Anthropic Let You Look Inside
They built tools to understand what their own models are doing, then gave them away.
Circuit tracing became a standard tool in the interpretability toolkit. The open-sourcing mattered. The quiet work of actually understanding what neural networks compute turned out to be the most important work.
Anthropic has been quietly doing some of the most interesting mechanistic interpretability work in AI research — the kind where you actually try to understand what a neural network is computing, not just observe that it computes things correctly — and today they open-sourced the tools they use to do it.

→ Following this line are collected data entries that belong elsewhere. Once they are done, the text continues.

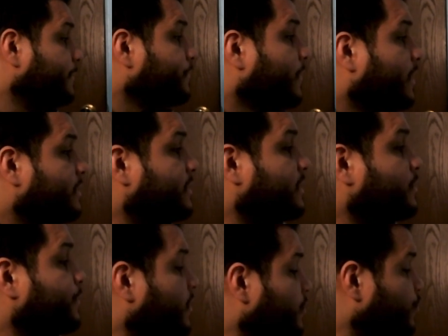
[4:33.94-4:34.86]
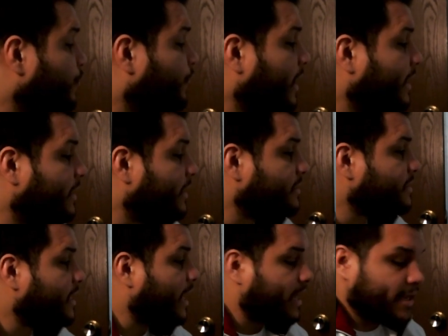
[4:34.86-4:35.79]
6 birds were flying in the
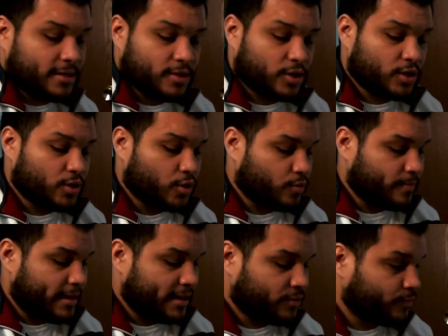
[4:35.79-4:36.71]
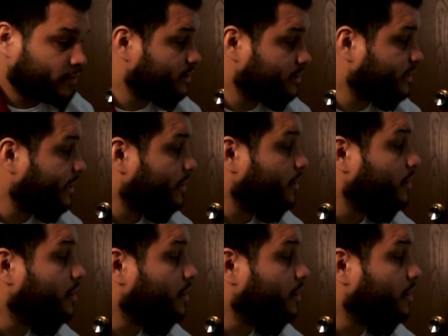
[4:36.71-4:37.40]
sky. No math words there.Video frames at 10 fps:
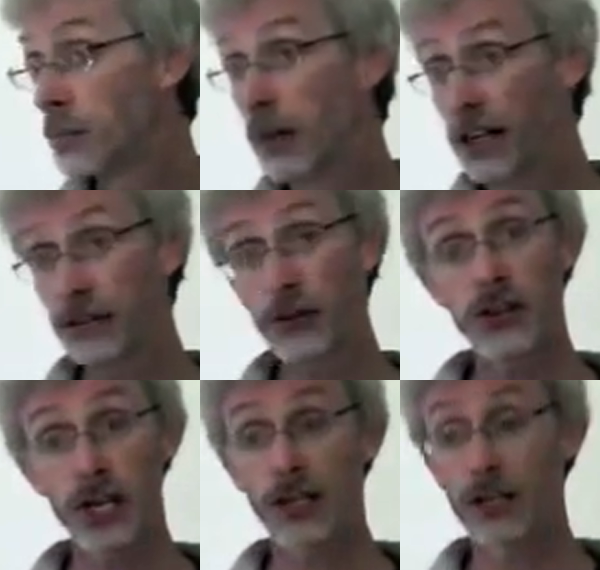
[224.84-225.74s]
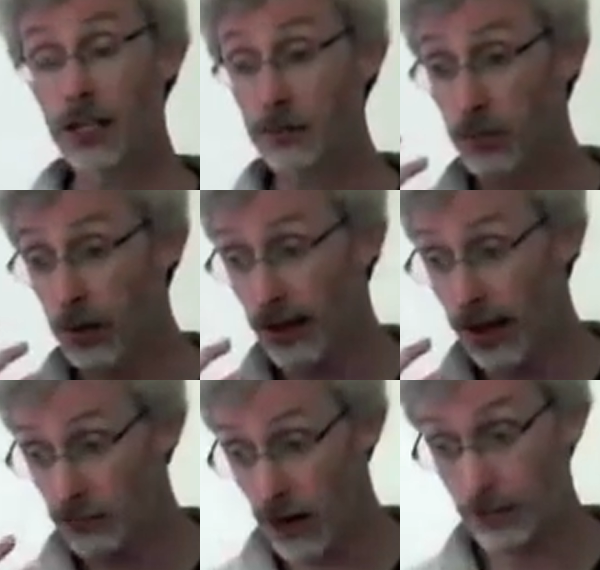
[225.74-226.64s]
But if you suddenly put
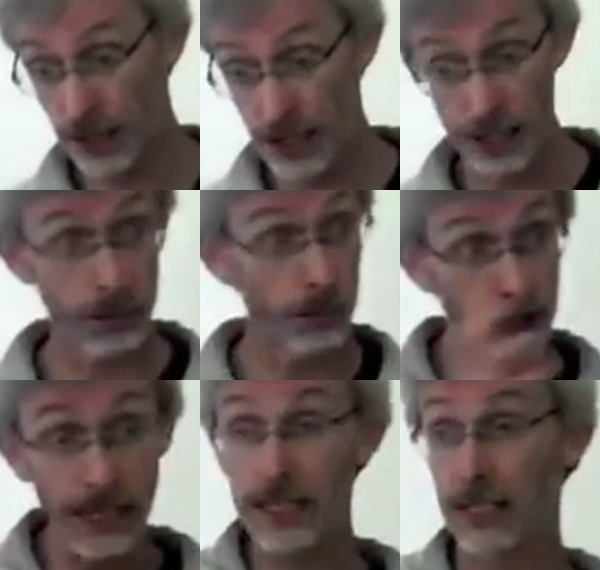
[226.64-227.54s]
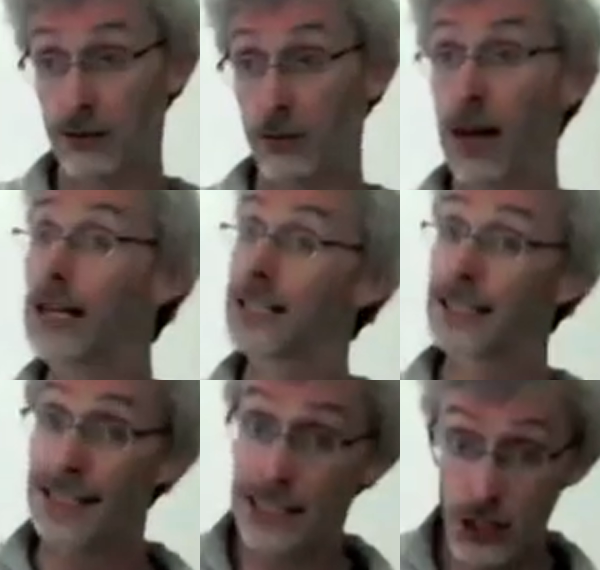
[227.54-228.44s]
that rabbit in a completely different place and
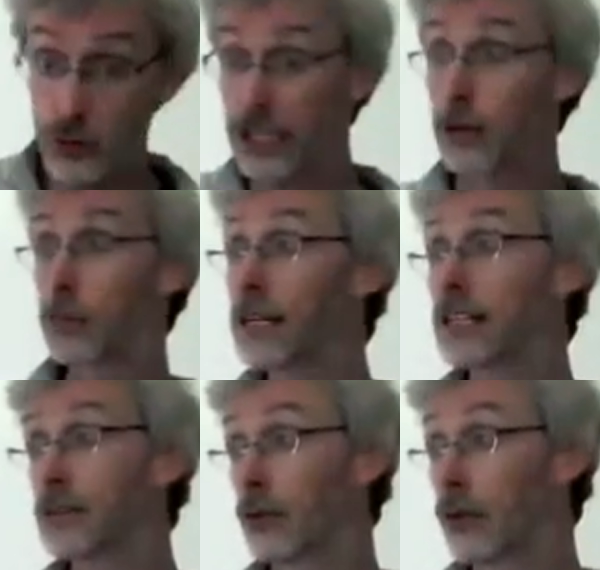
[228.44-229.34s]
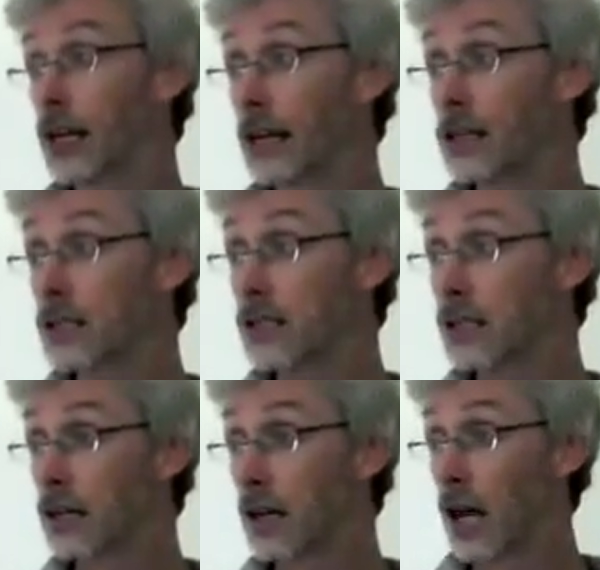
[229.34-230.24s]
get it to eat completely different things,
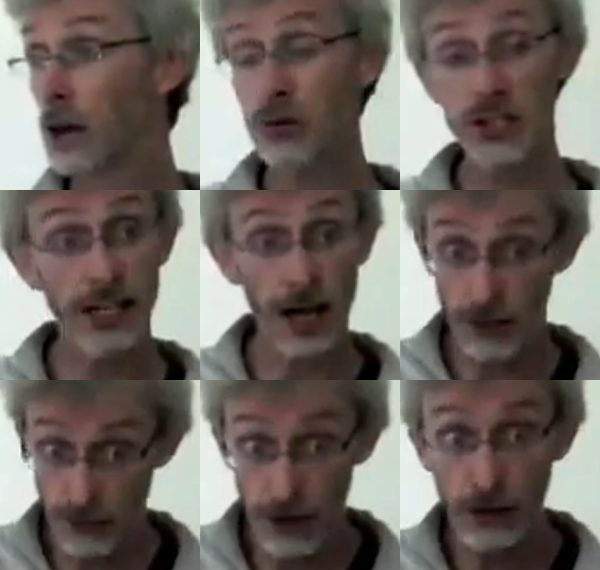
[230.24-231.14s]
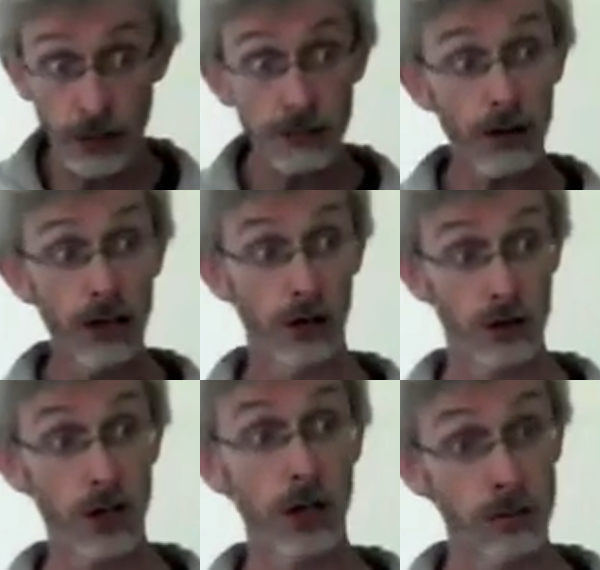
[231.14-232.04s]
it will take a very, very long
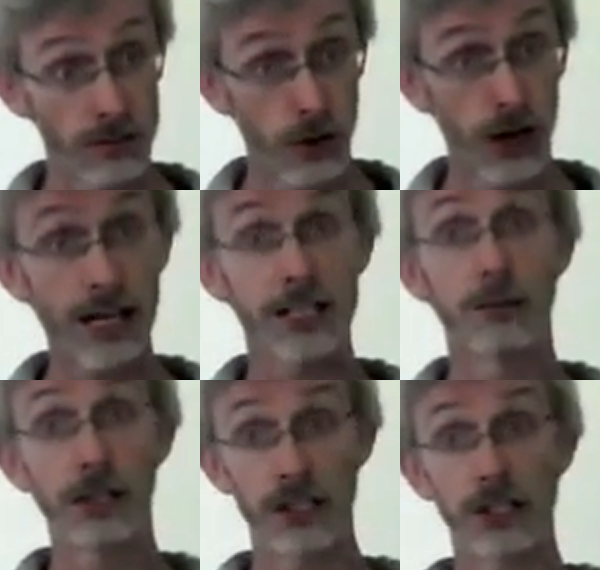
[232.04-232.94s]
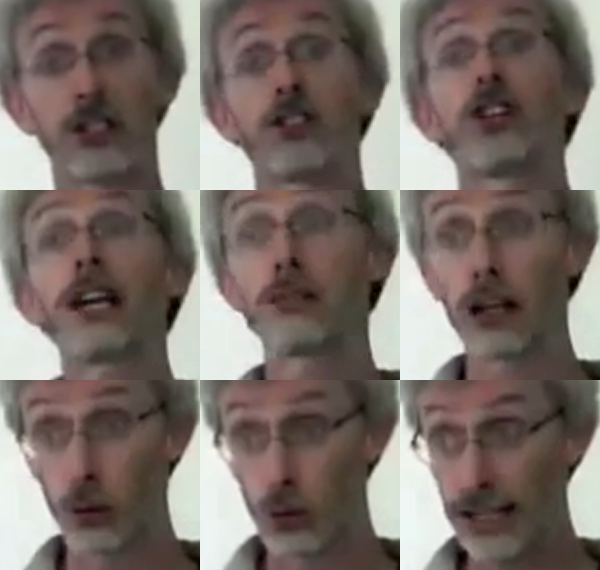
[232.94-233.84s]
time before it has the ability to
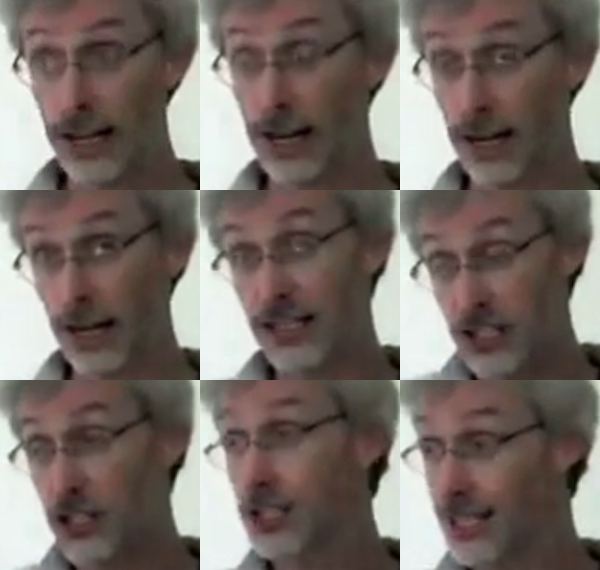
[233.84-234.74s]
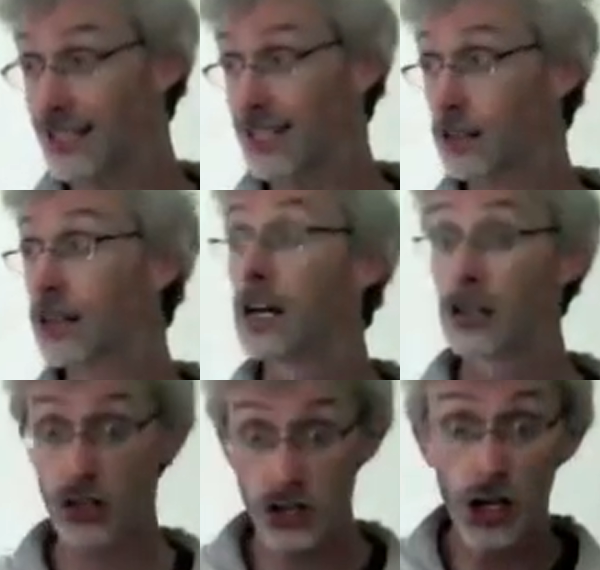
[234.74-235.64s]
generate all the antigens necessary
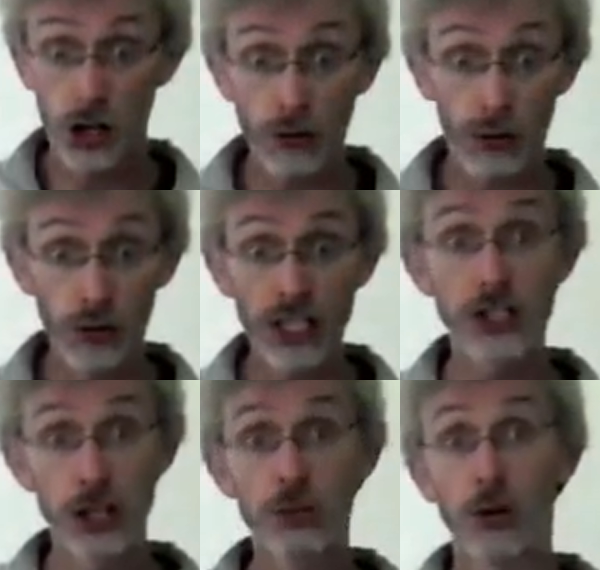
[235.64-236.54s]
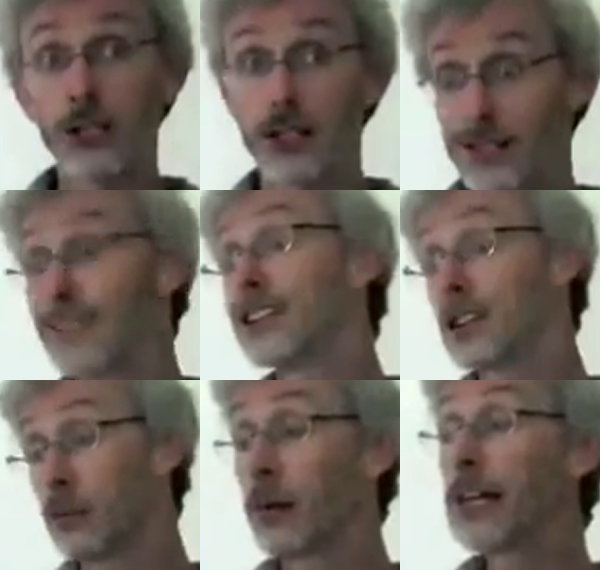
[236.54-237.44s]
to turn off all these new poisons in this
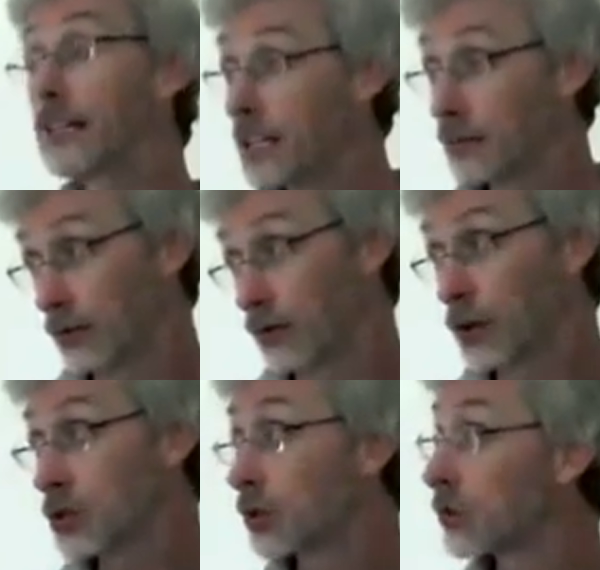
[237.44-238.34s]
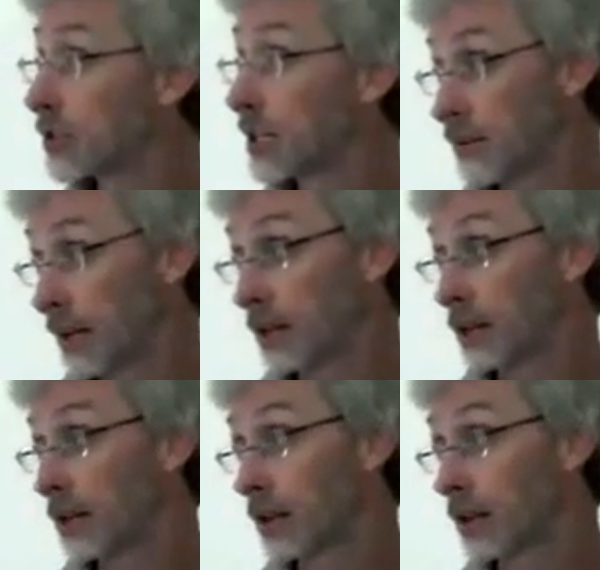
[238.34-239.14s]
completely different food source that it's found.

The specific thing is circuit tracing: the practice of identifying which components of a transformer model (which attention heads, which MLP layers, which neurons or features in the residual stream) are causally responsible for a given output. Not "we looked at attention patterns and they looked plausible." Actually tracing the computation. Patching activations, building attribution graphs, following the signal through the forward pass until you can draw a diagram that says: this behavior came from here.
This is hard to do. It's also, depending on your priors about AI safety, either extremely important or a moderately interesting research problem. The case for important: if we can't read what a model is doing, we can't know when it's doing something we didn't intend. Circuit tracing is one of the few methods that offers anything like a mechanistic answer to that question.
The case for moderately interesting: current circuit tracing techniques work reasonably well on toy tasks and start to blur into noise as you scale up. A circuit for the indirect object identification task in a small model is one thing. A circuit for "decides to deceive the user in a subtle way that won't trigger the classifier" in Claude Opus is, you know, a different project.
What makes this release notable isn't just the code — it's that Anthropic built these tools to analyze their own production models, used them in published research, and now the rest of the field can use the same infrastructure. That rarely happens. Labs typically hoard their interpretability work alongside everything else, which means the research community has to re-derive or approximate the methods. Now they don't have to, at least for this.
The attribution graph approach in particular is worth looking at. It treats the model's computation as a directed graph of influences — this feature influenced that one, this attention head read from that part of the context — and lets you trace back from an output to see what actually drove it. It sounds obvious when described plainly, but actually implementing it in a way that's tractable and meaningful took a while to get right.
Whether any of this scales to the point where it can do what safety researchers actually need it to do is a different question. Circuit tracing at the level of "we understand how GPT-2 handles subject-verb agreement" is a long way from "we understand what Claude is optimizing for when the conversation goes sideways." The gap is not a matter of code quality.
But the tools exist now. People can use them. That's more than there was yesterday.